# Record excerpts:
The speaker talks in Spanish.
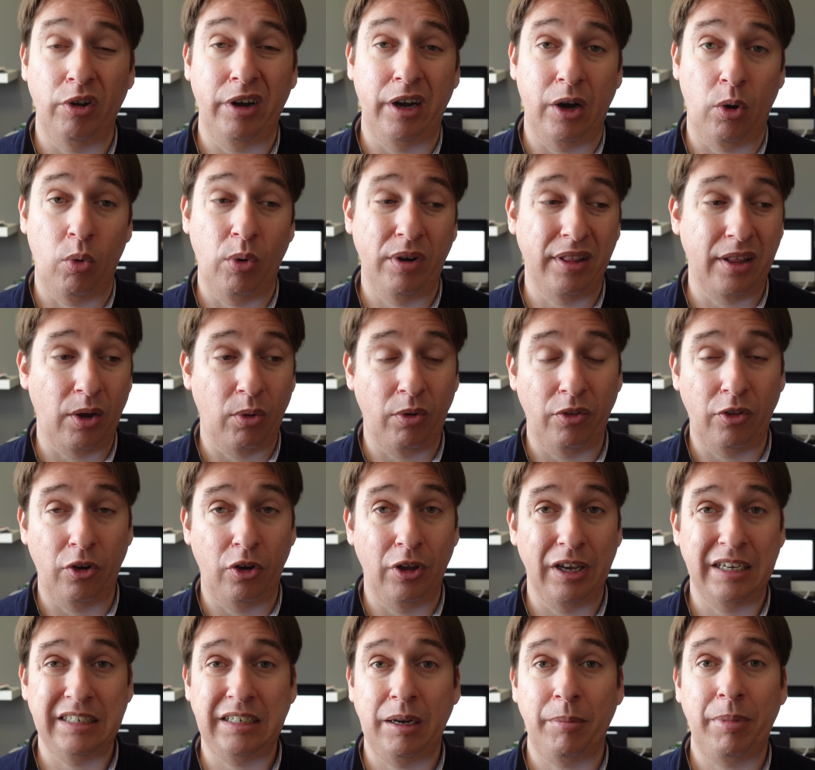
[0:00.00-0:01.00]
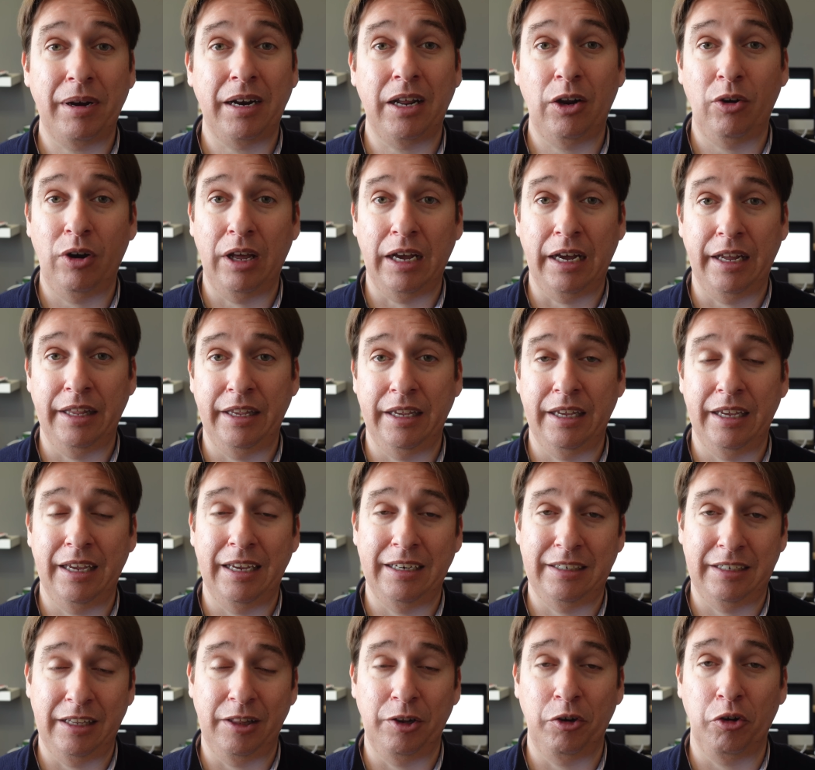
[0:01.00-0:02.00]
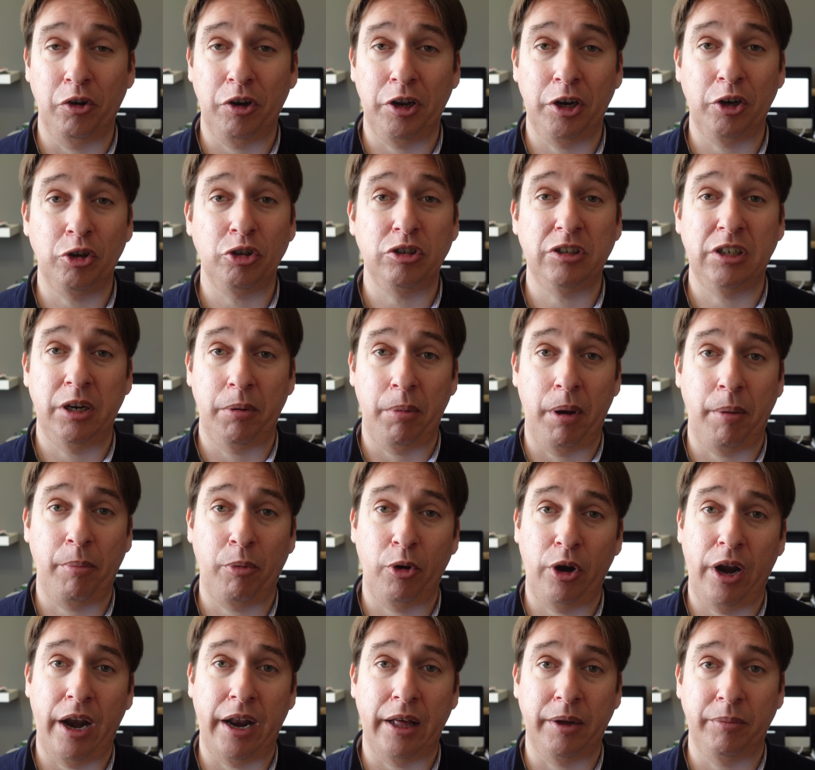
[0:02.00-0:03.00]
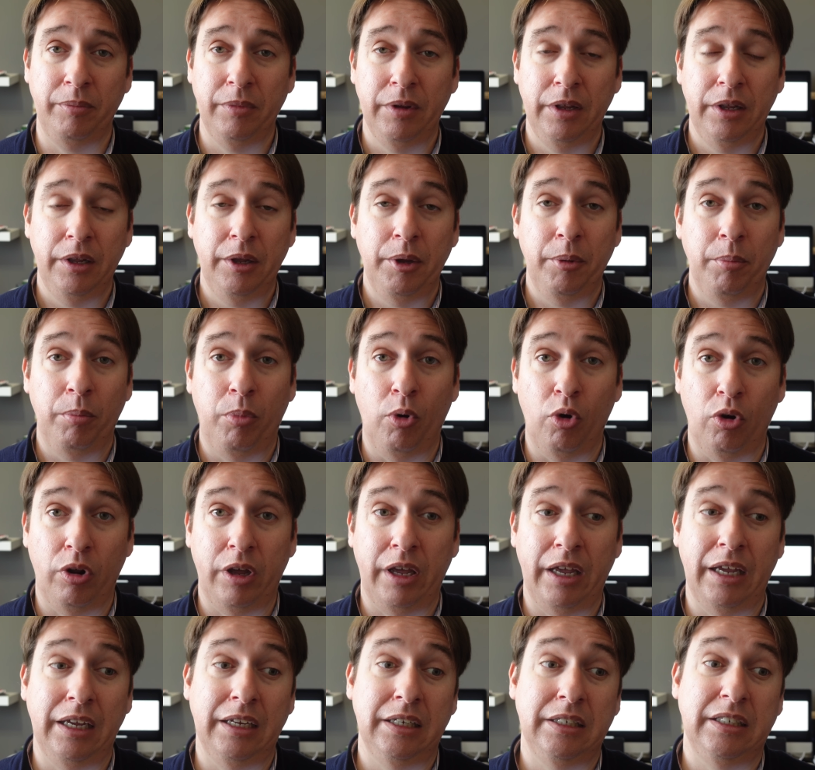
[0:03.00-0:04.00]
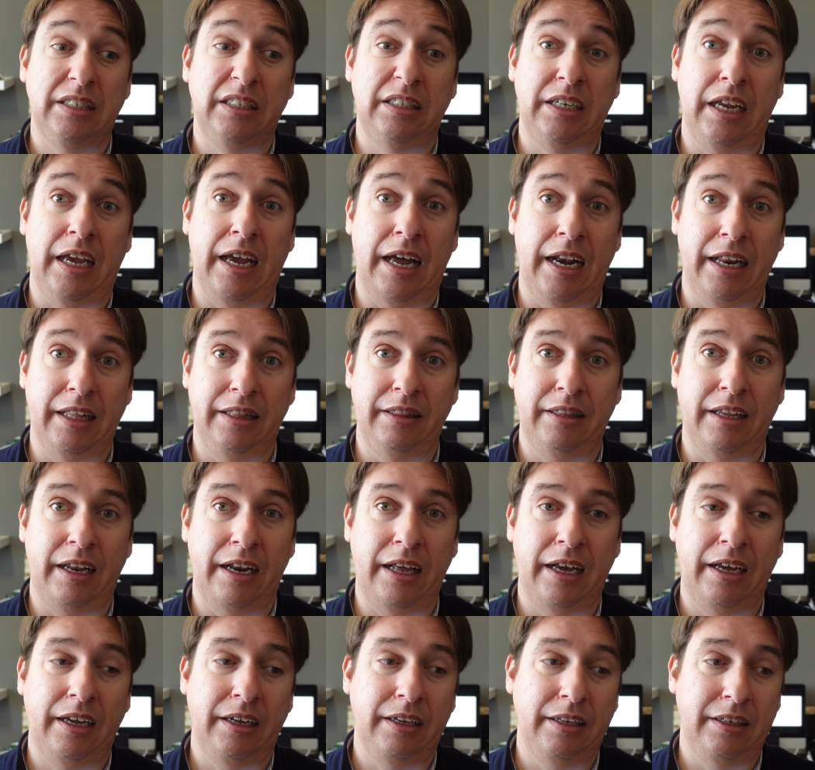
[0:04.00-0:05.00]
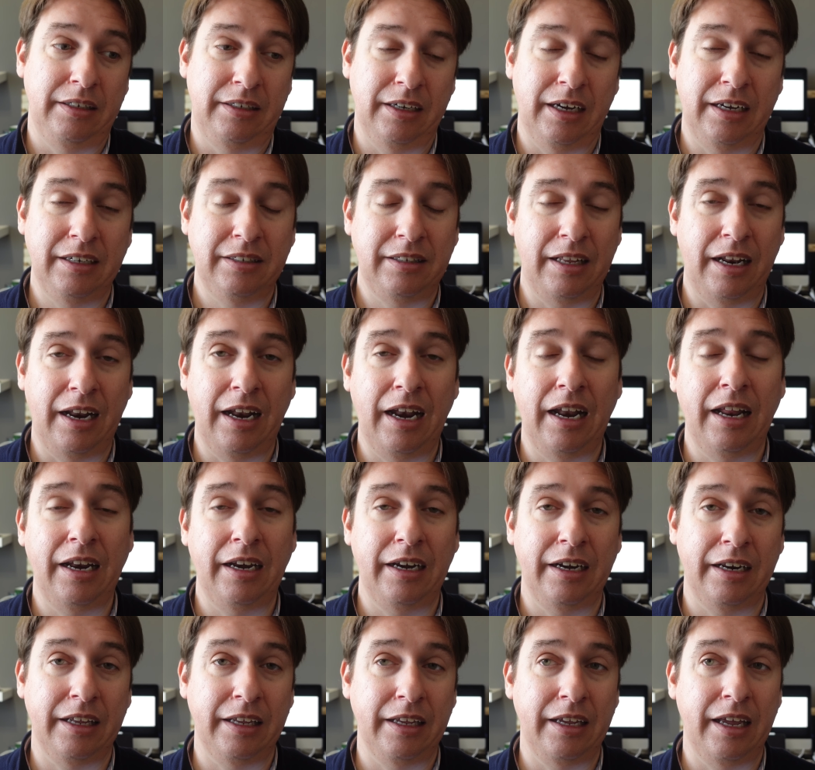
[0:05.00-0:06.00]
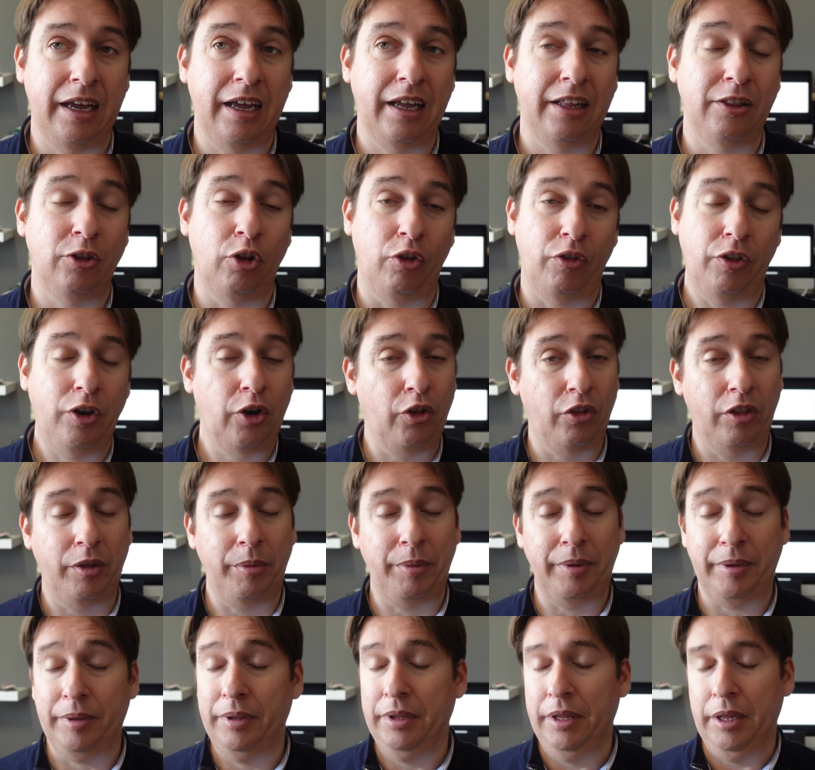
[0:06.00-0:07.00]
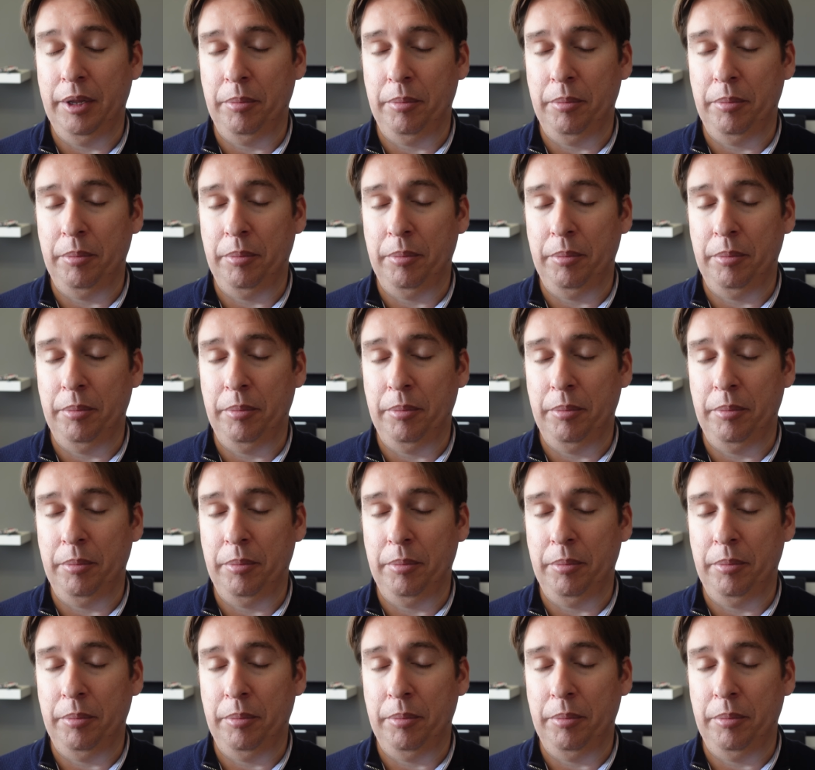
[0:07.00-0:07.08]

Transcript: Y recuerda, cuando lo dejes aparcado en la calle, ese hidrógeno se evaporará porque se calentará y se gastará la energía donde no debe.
--
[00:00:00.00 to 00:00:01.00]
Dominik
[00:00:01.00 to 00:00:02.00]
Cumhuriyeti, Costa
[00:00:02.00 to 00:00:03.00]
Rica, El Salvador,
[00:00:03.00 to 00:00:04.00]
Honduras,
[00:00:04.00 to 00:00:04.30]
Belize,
---
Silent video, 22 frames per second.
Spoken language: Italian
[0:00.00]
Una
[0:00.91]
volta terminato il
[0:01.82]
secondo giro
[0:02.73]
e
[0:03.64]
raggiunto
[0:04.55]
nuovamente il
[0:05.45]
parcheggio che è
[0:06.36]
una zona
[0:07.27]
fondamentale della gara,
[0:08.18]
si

# What to do:
Return only the part above that opens with the line containing "The speaker talks in Spanish." and closes with the line containing "[0:07.00-0:07.08]", exactly and with both ends, skipping the pictures.

# Expected output:
The speaker talks in Spanish.
[0:00.00-0:01.00]
[0:01.00-0:02.00]
[0:02.00-0:03.00]
[0:03.00-0:04.00]
[0:04.00-0:05.00]
[0:05.00-0:06.00]
[0:06.00-0:07.00]
[0:07.00-0:07.08]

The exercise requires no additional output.